On Mon, Aug 9, 2010 at 6:18 PM, William Hubbs
<williamh@gentoo.org> wrote:
On Mon, Aug 09, 2010 at 05:30:40PM -0700, Kevin O'Gorman wrote:
> On Mon, Aug 9, 2010 at 1:20 PM, Bill Longman <
bill.longman@gmail.com> wrote:
> > I actually prefer "sudo su -" -- as long as I'm giving it away! :o)

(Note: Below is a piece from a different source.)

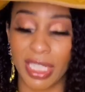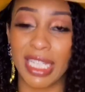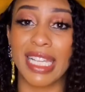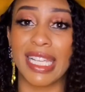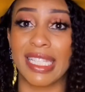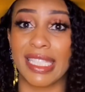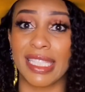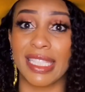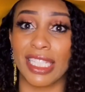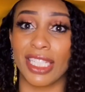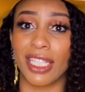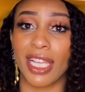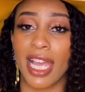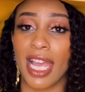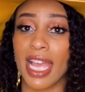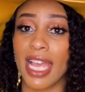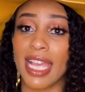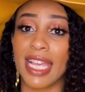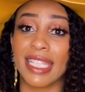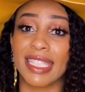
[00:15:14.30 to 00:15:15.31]
is
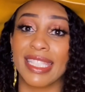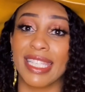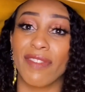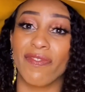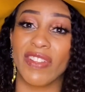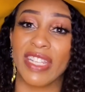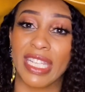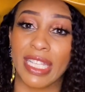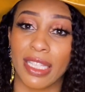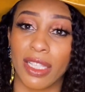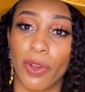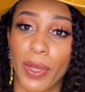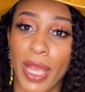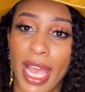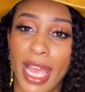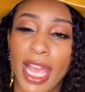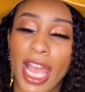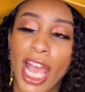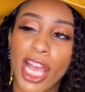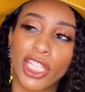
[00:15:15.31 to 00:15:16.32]
it's the vanilla, okay?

Afaik, there is no reason for "sudo su -" It should be either
su -
or, if you are using sudo,
sudo -i
The disadvantage of "su -" is that it requires the user to know the root
password. But, "sudo -i" does the same thing without requiring the user
to know the root password.
You either didn't think or didn't actually try it. "sudo su -" needs a password, but it's the
user password. Running su as root never needs a password. Accordingly, this works on
a stock Ubuntu with no root password.
"su -" requires the root password unless you're already root, and the root password may or may not exist.
I didn't know about "sudo -i" (thanks), but when I tried "sudo -i" it immediately asked for a password, for which
the user password was sufficient. So it's entirely equivalent to but slightly shorter than my version. I'll stick with
mine because it's made of parts I already know and won't forget.